Евгений Жирнов в одной из статей писал, что «в тюрьме даже во вред себе он продолжал вести себя по-прежнему — прямолинейно с элементами объяснимой грубости. Говорят, что, когда его пришел допрашивать новый генеральный прокурор СССР Руденко, Абакумов спросил: «Ну что, Никита теперь стал у нас самым главным?» — «А как ты узнал?» — поразился Руденко. «Ну кто же, кроме него, мог назначить тебя, мудака, генеральным прокурором?» Руденко взвился от обиды и, покраснев, прекратил допрос Абакумова и сразу же выскочил из камеры.
А до этого эпизода во время допроса Руденко поинтересовался у Виктора Семеновича его взаимоотношениями с Берией. На что Абакумов сухо ответил: «На квартире и на даче с Берией я никогда не бывал. Отношения у нас были чисто служебные, официальные и ничего другого».

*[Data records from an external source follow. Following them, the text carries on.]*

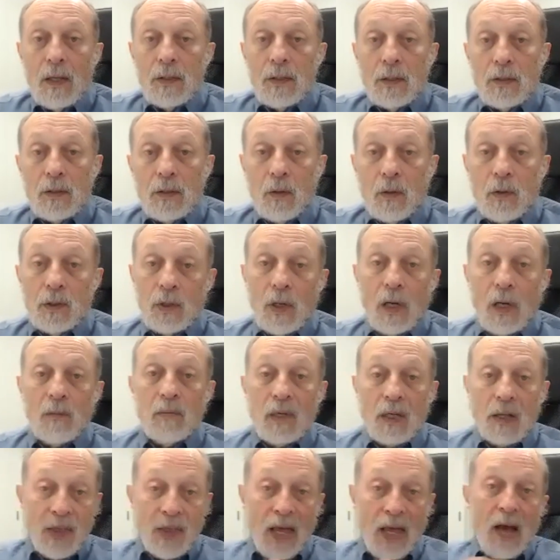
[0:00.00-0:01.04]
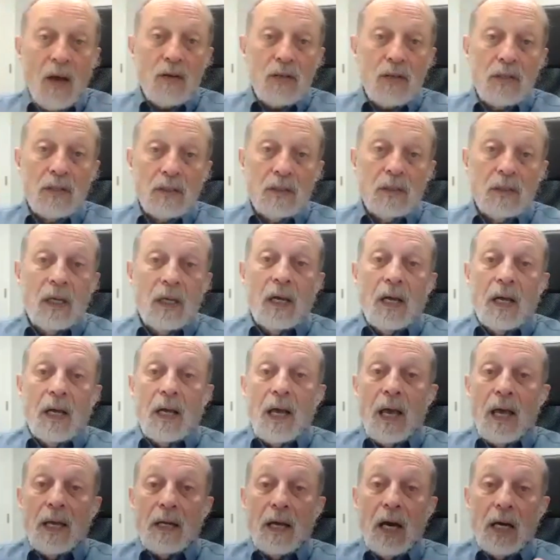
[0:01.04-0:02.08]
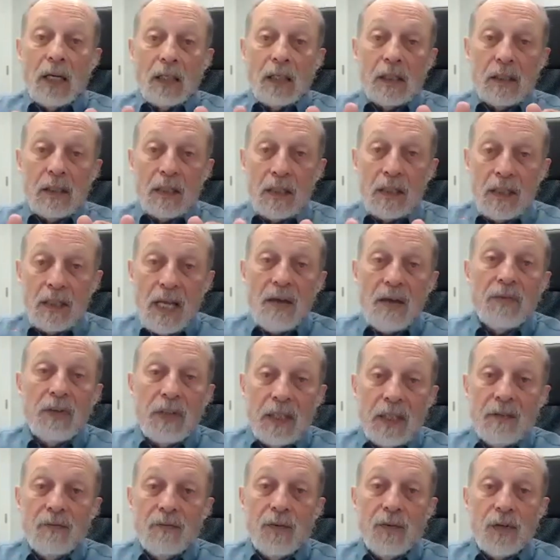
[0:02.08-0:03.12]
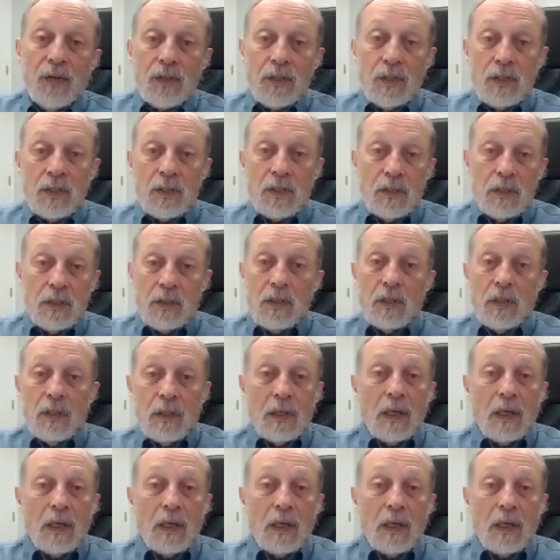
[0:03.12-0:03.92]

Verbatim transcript: So you're talking about 1,000 and 170 versus, these,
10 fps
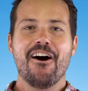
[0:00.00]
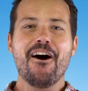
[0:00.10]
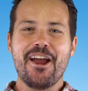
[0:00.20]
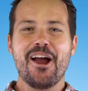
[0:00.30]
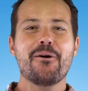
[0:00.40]

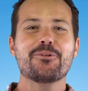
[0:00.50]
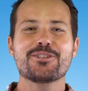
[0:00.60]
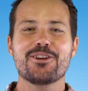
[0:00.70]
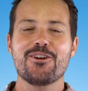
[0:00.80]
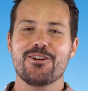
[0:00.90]
Hi, I'm
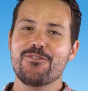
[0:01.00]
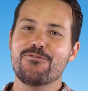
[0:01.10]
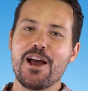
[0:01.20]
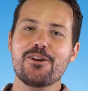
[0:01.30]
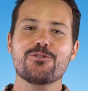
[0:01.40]
Chris Hogan,
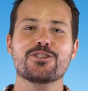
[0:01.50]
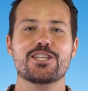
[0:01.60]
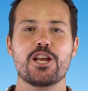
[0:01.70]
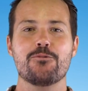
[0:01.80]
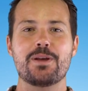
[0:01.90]
founder and
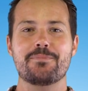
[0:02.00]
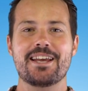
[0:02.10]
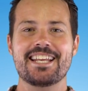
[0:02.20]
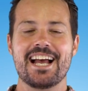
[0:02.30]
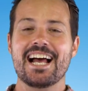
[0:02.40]
CEO of
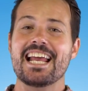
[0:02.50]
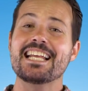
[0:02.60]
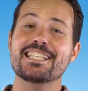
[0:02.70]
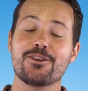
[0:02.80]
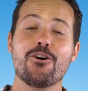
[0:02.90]
MeMedia.
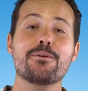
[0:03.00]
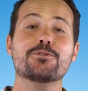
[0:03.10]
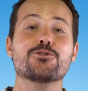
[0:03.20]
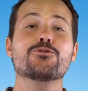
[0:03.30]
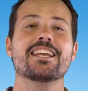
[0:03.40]
It's
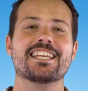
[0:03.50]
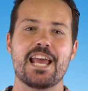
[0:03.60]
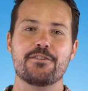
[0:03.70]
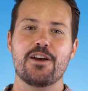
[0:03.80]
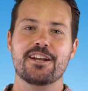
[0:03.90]
time to
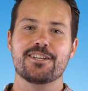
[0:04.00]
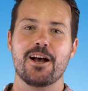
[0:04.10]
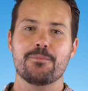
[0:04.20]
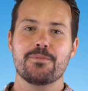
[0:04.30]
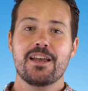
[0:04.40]
Get Fact
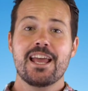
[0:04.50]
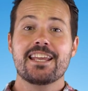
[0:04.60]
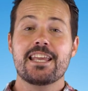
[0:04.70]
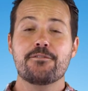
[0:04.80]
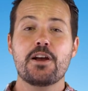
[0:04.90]
Up.
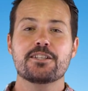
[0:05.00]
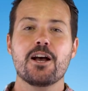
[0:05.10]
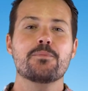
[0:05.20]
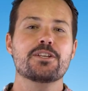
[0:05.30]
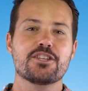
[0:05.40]
Get Fact
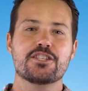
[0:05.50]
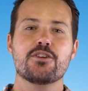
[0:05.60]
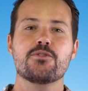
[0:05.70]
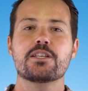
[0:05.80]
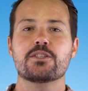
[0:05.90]
Up is a
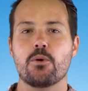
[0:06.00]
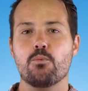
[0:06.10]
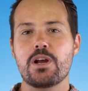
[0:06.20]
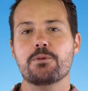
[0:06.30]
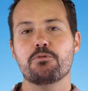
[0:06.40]
series
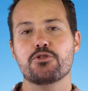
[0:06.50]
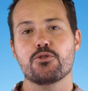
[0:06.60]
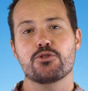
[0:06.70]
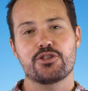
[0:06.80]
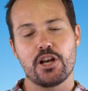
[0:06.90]
that we
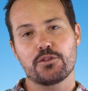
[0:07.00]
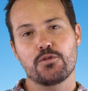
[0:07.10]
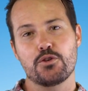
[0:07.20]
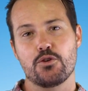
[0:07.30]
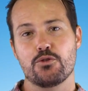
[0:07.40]
produce just
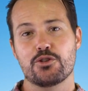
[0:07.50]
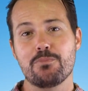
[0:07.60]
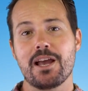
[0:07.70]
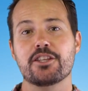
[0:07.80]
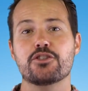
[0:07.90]
for you
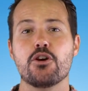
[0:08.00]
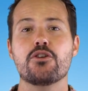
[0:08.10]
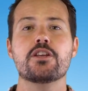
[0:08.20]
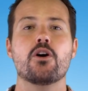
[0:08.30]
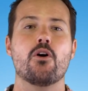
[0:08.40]
to make the
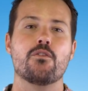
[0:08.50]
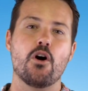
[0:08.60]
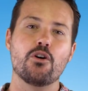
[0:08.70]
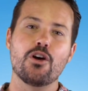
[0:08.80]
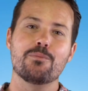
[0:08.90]
journey of
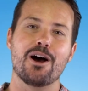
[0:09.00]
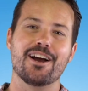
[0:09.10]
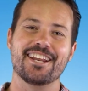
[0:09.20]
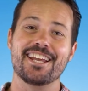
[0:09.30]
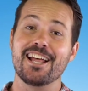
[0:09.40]
online
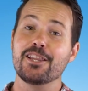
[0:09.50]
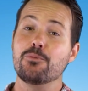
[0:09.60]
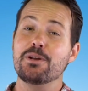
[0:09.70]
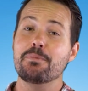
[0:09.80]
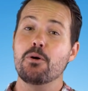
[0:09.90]
marketing a
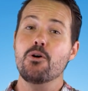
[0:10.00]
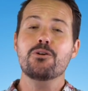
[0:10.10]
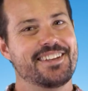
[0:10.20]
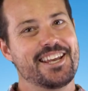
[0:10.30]
little bit more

И все же Руденко и следователи в протоколах в угоду властям предержащим назовут его членом банды Берии, который скорее был завистником и врагом молодого министра, чем его другом. Что же касается осужденного, то он понял одно — его жизнь стремительно приближается к тому состоянию, когда смерть начинает казаться наиболее заманчивой перспективой, нежели невыносимые условия камерной жизни с хулиганствующими следователями-садистами. Чем ближе человек подходит к жизненному обрыву, тем почему-то сильнее неодолимое желание оглянуться на свой пройденный путь. И вот уже перед полуприкрытыми из-за болей в теле от побоев глазами медленно стали перемещаться картины Хамовников двадцатых годов — семья, уставшие мать с отцом, возвращающиеся с работы, брат и сестра. Проплыли эпизоды катания на санках у Новодевичьего монастыря, казармы Сумского полка с большим плацем и конюшнями, горластая революционная солдатня, выступления говорливых комиссаров — он стоит и слушает их порывистые речи.